System Design Fundamentals

Lesson 9 of 12 · 20 min

x
75%

CAP Theorem & Consistency Models

The CAP theorem states that a distributed system can guarantee at most two of three properties simultaneously: Consistency (every read sees the latest write), Availability (every request gets a response), and Partition tolerance (the system keeps working during network splits). Since partitions are unavoidable in distributed systems, the real choice is between CP (consistent but may reject requests during partitions) and AP (always responds but may return stale data). In practice, consistency is a spectrum. Strong consistency — every read sees the latest write — is achieved by routing reads through the primary or using a consensus protocol like Raft. Eventual consistency means replicas converge over time but may serve stale reads.

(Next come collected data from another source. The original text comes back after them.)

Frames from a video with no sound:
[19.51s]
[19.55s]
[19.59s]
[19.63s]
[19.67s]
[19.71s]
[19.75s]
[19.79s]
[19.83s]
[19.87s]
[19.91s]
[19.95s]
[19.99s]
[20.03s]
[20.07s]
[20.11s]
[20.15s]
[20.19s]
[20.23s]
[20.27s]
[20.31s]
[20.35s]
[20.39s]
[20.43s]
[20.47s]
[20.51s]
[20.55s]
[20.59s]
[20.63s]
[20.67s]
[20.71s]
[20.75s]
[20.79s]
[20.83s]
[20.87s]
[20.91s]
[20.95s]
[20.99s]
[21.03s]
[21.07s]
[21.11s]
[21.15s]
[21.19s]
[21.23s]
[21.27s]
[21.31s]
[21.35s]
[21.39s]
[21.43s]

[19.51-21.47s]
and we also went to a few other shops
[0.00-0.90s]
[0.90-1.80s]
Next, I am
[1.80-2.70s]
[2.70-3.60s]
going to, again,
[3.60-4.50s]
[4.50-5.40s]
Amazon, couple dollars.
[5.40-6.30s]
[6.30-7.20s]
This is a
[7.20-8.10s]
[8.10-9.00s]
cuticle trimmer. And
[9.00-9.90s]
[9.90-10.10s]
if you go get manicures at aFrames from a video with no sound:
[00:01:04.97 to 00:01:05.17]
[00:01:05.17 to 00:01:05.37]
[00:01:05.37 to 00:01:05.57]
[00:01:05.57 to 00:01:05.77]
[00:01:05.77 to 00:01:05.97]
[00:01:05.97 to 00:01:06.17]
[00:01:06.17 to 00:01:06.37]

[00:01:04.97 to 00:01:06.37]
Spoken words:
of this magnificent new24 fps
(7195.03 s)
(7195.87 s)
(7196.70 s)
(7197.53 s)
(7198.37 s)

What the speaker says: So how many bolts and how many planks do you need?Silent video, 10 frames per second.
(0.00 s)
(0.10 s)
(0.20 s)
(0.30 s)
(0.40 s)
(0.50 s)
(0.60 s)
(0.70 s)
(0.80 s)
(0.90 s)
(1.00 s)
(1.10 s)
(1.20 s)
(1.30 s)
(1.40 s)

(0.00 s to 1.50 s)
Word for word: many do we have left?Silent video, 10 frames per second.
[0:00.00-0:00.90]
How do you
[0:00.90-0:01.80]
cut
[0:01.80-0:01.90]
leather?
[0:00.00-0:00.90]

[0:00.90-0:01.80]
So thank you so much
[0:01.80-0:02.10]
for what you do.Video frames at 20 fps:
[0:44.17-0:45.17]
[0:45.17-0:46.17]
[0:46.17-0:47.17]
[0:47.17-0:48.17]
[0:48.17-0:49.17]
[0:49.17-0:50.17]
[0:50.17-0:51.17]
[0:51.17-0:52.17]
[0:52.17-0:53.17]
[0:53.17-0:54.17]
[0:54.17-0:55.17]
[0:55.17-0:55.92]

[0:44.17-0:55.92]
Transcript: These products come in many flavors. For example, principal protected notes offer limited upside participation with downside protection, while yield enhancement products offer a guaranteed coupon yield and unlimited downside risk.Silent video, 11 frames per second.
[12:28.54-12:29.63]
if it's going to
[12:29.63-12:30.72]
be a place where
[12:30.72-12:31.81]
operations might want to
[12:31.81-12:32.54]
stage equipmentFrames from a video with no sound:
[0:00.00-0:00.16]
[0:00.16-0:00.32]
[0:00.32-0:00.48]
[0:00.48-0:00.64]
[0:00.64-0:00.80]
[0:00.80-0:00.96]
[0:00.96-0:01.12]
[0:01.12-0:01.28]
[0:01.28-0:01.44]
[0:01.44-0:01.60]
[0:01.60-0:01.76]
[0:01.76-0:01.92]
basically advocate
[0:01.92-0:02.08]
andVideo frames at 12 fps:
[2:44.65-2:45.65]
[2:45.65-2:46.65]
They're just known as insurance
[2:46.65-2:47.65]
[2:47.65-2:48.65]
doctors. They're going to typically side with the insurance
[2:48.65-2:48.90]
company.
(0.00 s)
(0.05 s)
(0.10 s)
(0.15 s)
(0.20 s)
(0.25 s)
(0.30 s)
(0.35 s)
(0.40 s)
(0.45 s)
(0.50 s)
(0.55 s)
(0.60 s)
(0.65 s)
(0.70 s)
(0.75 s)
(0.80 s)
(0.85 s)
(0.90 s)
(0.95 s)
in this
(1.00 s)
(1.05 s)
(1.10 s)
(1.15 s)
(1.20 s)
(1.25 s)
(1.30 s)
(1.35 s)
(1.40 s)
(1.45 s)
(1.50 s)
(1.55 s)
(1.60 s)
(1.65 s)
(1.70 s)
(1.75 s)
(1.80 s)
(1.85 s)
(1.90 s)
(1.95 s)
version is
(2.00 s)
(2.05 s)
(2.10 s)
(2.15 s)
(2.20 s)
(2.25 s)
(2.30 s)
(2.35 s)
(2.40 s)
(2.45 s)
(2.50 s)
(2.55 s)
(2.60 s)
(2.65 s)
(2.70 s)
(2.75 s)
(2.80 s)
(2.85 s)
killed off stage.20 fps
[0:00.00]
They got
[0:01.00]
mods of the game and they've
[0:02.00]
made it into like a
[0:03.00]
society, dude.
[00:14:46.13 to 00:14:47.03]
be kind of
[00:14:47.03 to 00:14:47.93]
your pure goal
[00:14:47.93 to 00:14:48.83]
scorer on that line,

Choosing wrong causes real bugs: an e-commerce site using eventual consistency for inventory may oversell stock; a social feed that is eventually consistent for likes is perfectly acceptable.

Before
Strong consistency — always correct, primary only
// All reads go to primary — always fresh
// Primary is a bottleneck at high read volume
async function getBalance(accountId: string) {
  return primaryDb.query(
    'SELECT balance FROM accounts WHERE id = $1',
    [accountId]
  );
}
// Correct for financial data — never use a replica
After
Eventual consistency — fast reads, may lag briefly
// Reads go to replica — may be 100ms behind primary
// Acceptable for social content, not for money
async function getUserFeed(userId: string) {
  return replicaDb.query(
    'SELECT * FROM posts WHERE ...',
    [userId]
  );
}
// Rule: strong consistency for money and inventory,
//       eventual consistency for feeds and analytics

Key Takeaway

Choose strong consistency for financial and inventory data; accept eventual consistency for social, content, and analytics where brief staleness is tolerable.